── Data provided

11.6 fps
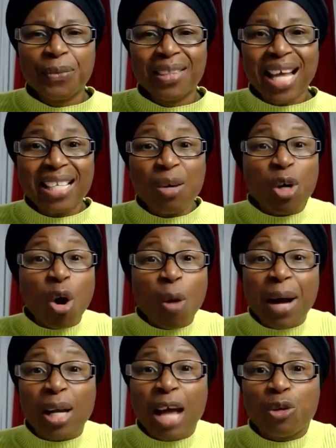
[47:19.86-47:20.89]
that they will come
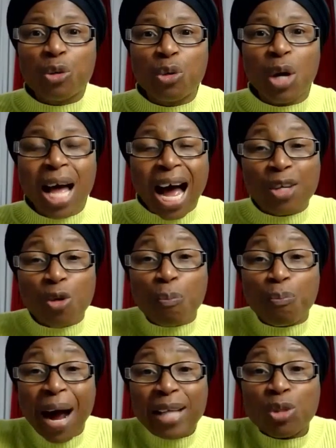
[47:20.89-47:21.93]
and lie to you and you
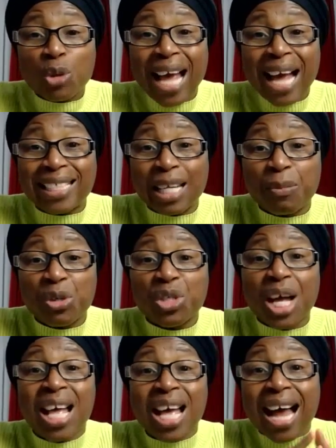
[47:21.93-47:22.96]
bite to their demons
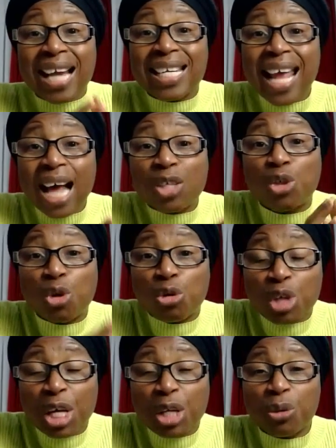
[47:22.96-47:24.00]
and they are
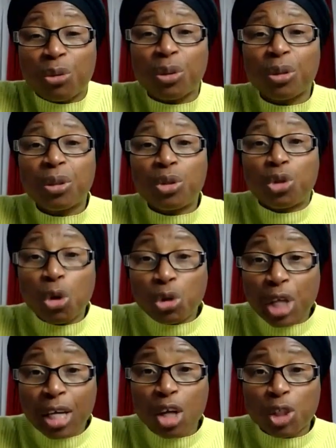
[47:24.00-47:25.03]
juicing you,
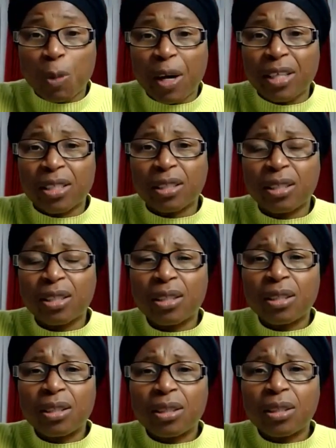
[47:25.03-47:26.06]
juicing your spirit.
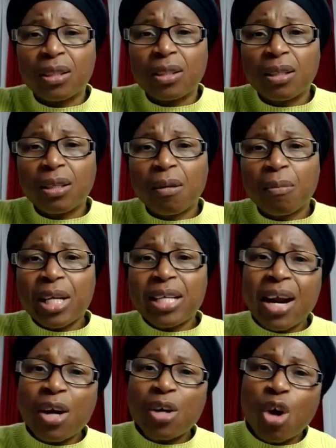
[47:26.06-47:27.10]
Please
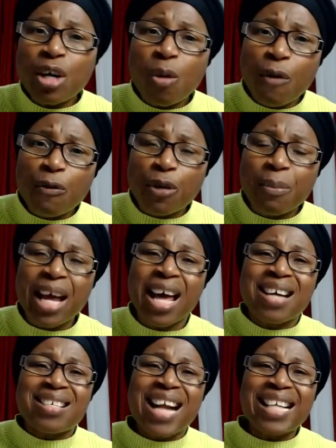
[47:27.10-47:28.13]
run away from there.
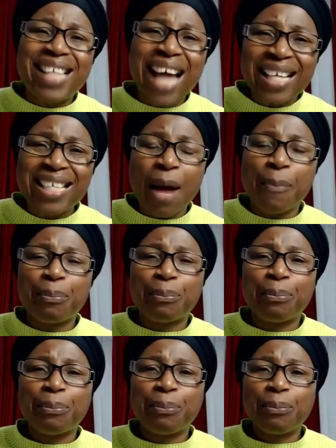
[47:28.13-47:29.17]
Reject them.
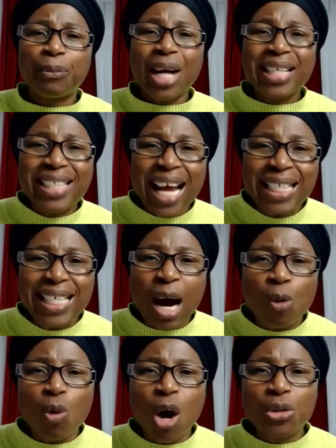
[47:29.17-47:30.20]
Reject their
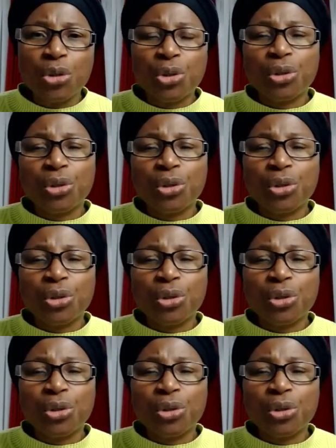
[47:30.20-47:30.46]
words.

────

Every entry above is to be set down exactly; the pictures are to be left out.

11.6 fps
[47:19.86-47:20.89]
that they will come
[47:20.89-47:21.93]
and lie to you and you
[47:21.93-47:22.96]
bite to their demons
[47:22.96-47:24.00]
and they are
[47:24.00-47:25.03]
juicing you,
[47:25.03-47:26.06]
juicing your spirit.
[47:26.06-47:27.10]
Please
[47:27.10-47:28.13]
run away from there.
[47:28.13-47:29.17]
Reject them.
[47:29.17-47:30.20]
Reject their
[47:30.20-47:30.46]
words.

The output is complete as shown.